The novella uses visual imagery to describe the heads on stakes outside Kurtz’s hut. When Marlow reaches the Inner Station, he looks out at Kurtz’s hut through his binoculars while the Russian Trader tells him that Kurtz is no longer the same man as before. He notices curious decorations on the fencepots surrounding Kurtz’s hut—and when he realizes what they are, he “throw[s his] head back as if before a blow.” The decorations are severed human heads. Marlow continues:

I returned deliberately to the first I had seen—and there it was, black, dried, sunken, with closed eyelids—a head that seemed to sleep at the top of that pole, and, with the shrunken dry lips showing a narrow white line of the teeth, was smiling, too, smiling continuously at some endless and jocose dream of that eternal slumber.

For Marlow, this scene is the first clear indication that Kurtz isn’t the kind, principled man he was told to expect, but rather a bloodthirsty lunatic.
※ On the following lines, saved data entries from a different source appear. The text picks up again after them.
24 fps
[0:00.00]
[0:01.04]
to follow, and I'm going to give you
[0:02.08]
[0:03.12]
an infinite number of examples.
A man who collects native people’s heads as trophies and uses them to decorate his house either never truly believed in the nobility of “civilization” or, as the Russian seems to believe, gave up on these beliefs long ago thanks to the wild, perilous jungle’s influence. In fact, headhunting is one of the most classic Western stereotypes about what is wrong with “savage” native people in the rest of the world. It was even frequently used as an example of why Europeans needed to “civilize” non-white people by force. Yet, historically, displaying heads on stakes is actually a predominantly European trend. Thus, by depicting Kurtz as a headhunter, Conrad turns this stereotype on its head and emphasizes how Kurtz has really become a “savage” through his time in the Congo (and how European colonizers’ customs are far more depraved and immoral than Congolese people’s).
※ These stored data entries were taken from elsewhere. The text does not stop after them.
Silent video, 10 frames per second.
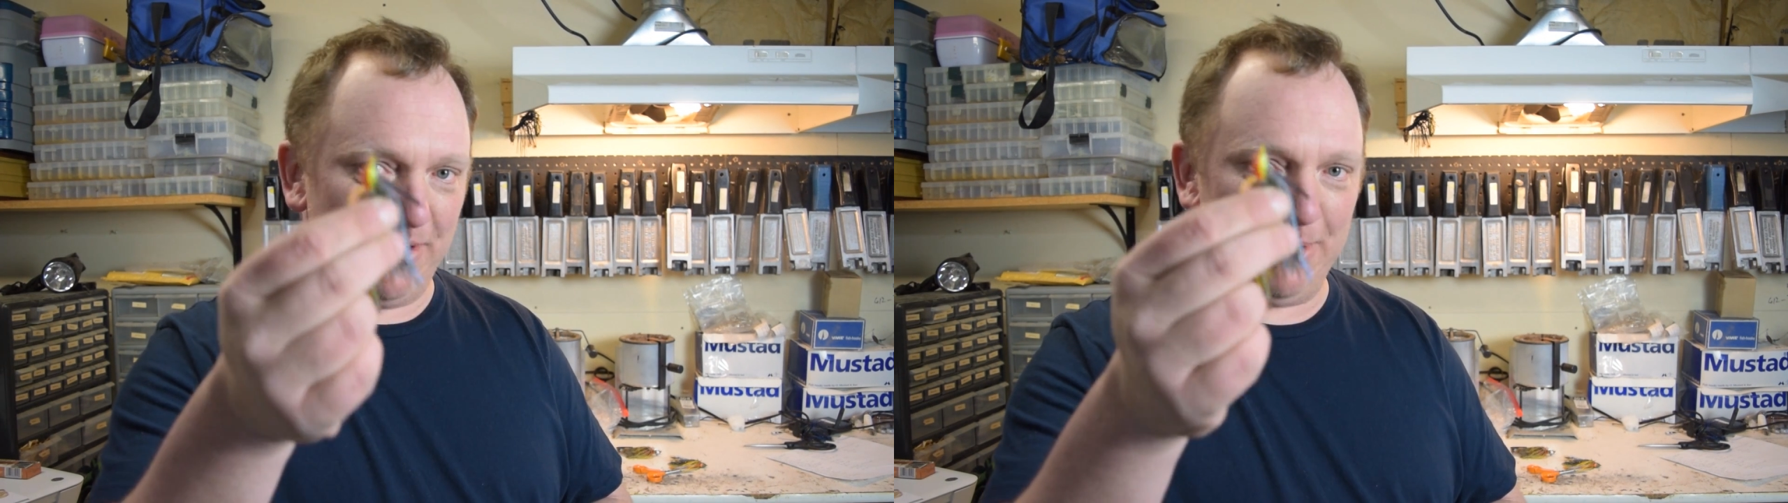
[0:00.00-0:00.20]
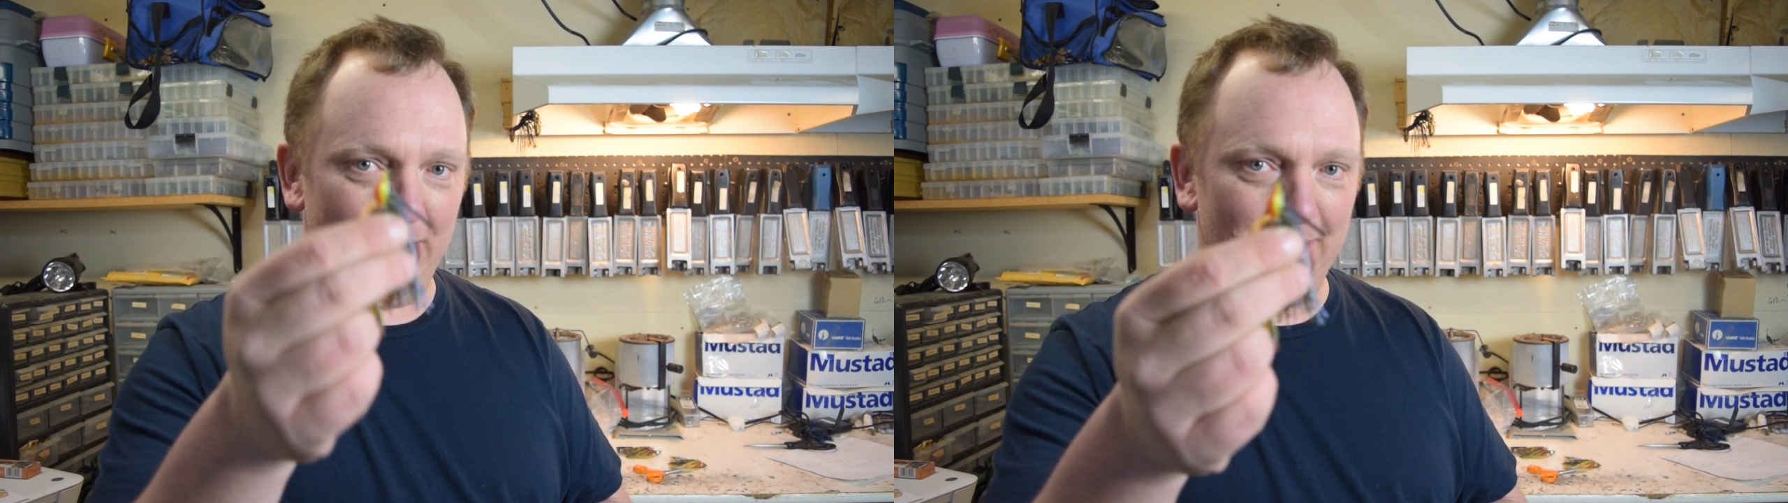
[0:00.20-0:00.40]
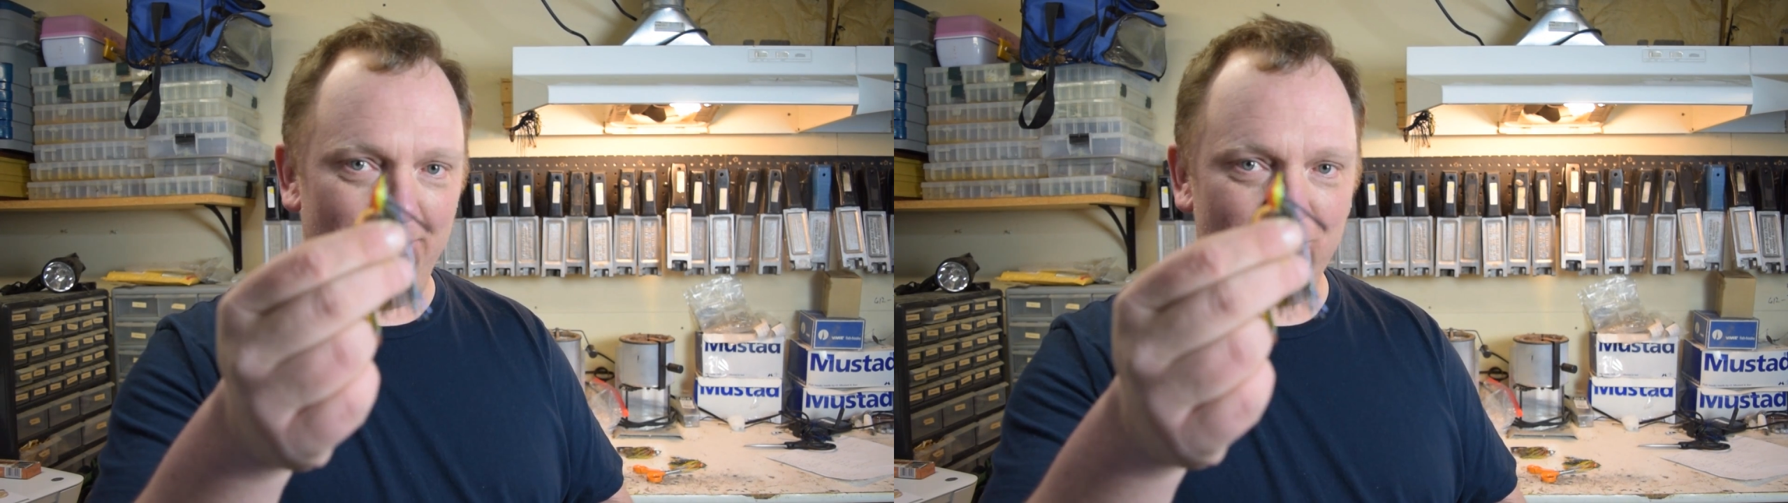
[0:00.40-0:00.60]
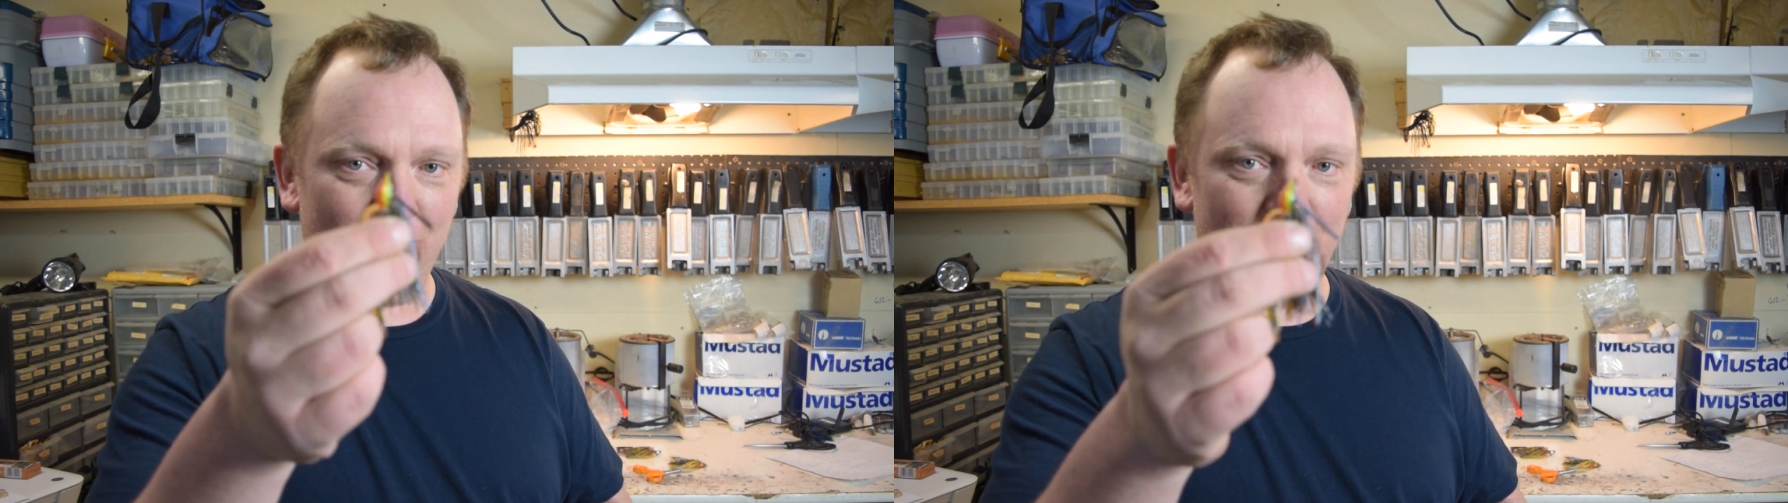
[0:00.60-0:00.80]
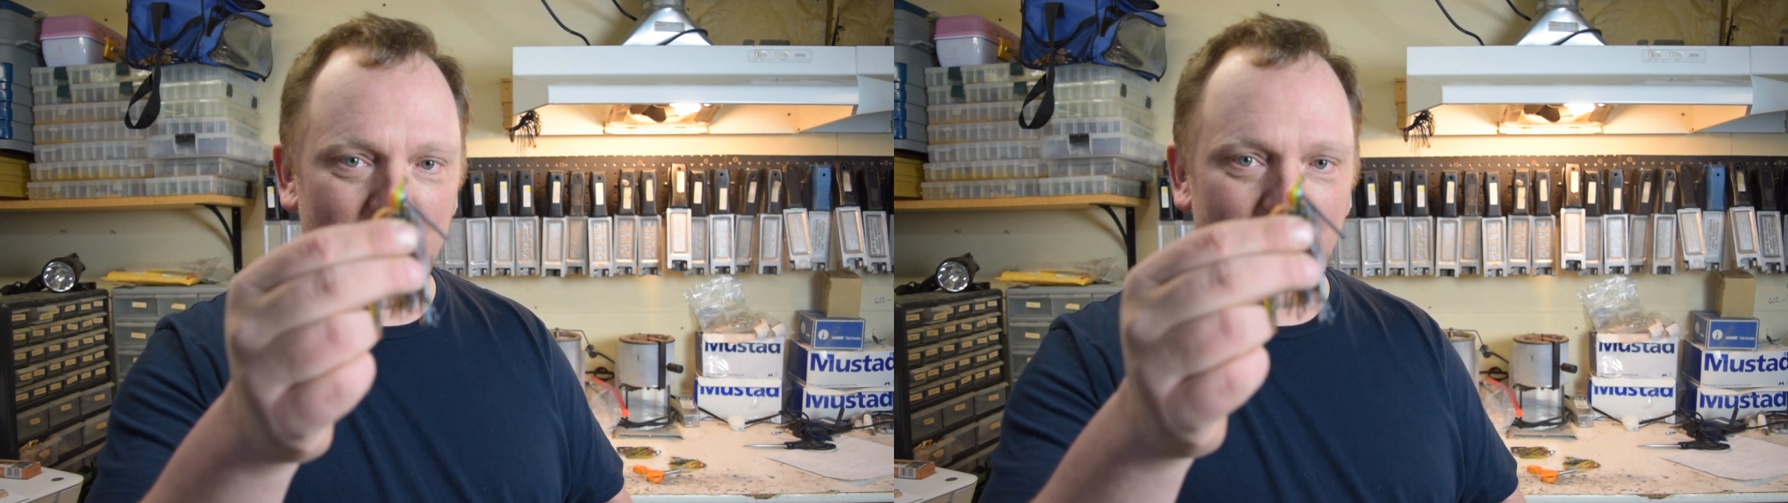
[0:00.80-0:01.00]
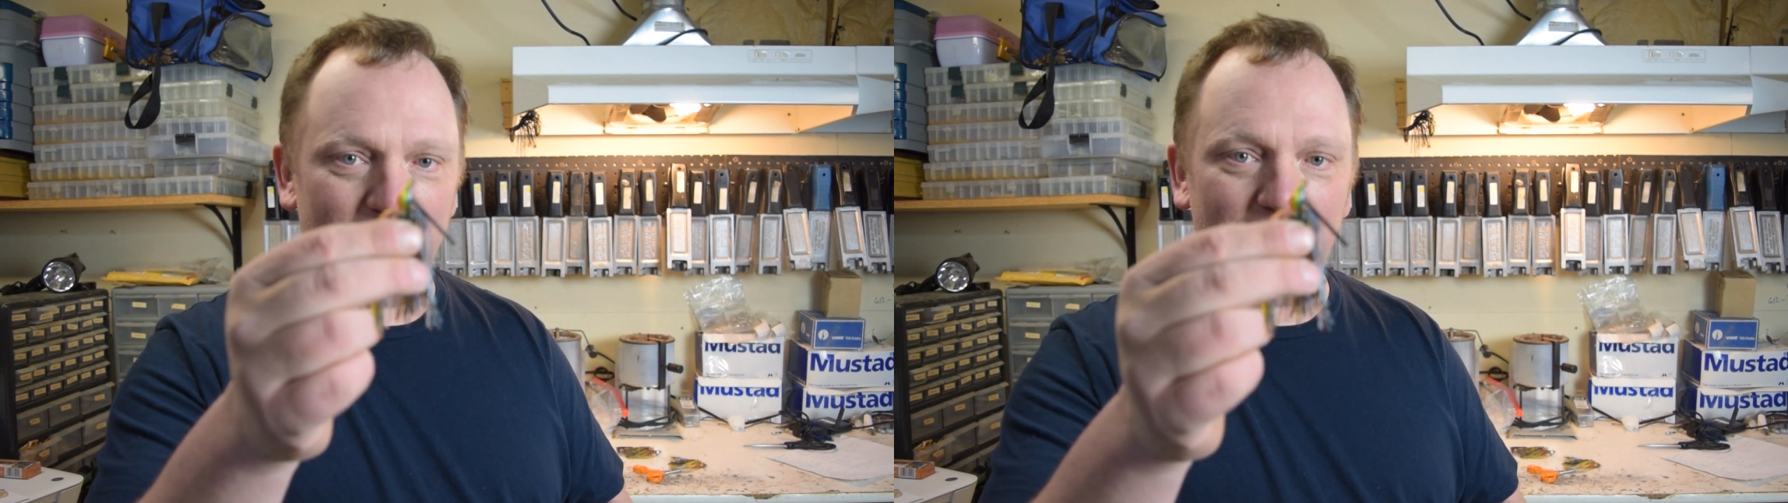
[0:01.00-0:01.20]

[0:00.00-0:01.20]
I'm not going to show you a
This passage depicts the dead man’s shrunken head in grotesque visual detail, which is designed to shock the reader with its brutality, just as it shocks Marlow. The head’s “sunken” and “shrunken” appearance emphasizes how Kurtz turned a human being into something less than human—something withered, distorted, and repulsive.This imagery serves as a key turning point in the book, because it marks the beginning of the end of Marlow’s illusions about Kurtz. Crucially, this is the only time in the entire novella that Conrad describes a native African person by referring to their actual facial features, rather than their mere bodies, actions, or even shadows. For instance, in one typical passage, he recalls seeing “vague forms of men running bent double, leaping, gliding, distinct, incomplete, evanescent.” In a way, then, the heads on stakes are the most humanizing depiction of Africans in the whole book—a fact that may be as disturbing to contemporary readers as the imagery itself. Thus, regardless of whether this reflects Joseph Conrad’s racism or just his characters’, this passage quite literally puts a face to the pervasive racism and dehumanizing attitudes toward Africans that predominated in the Belgian Congo.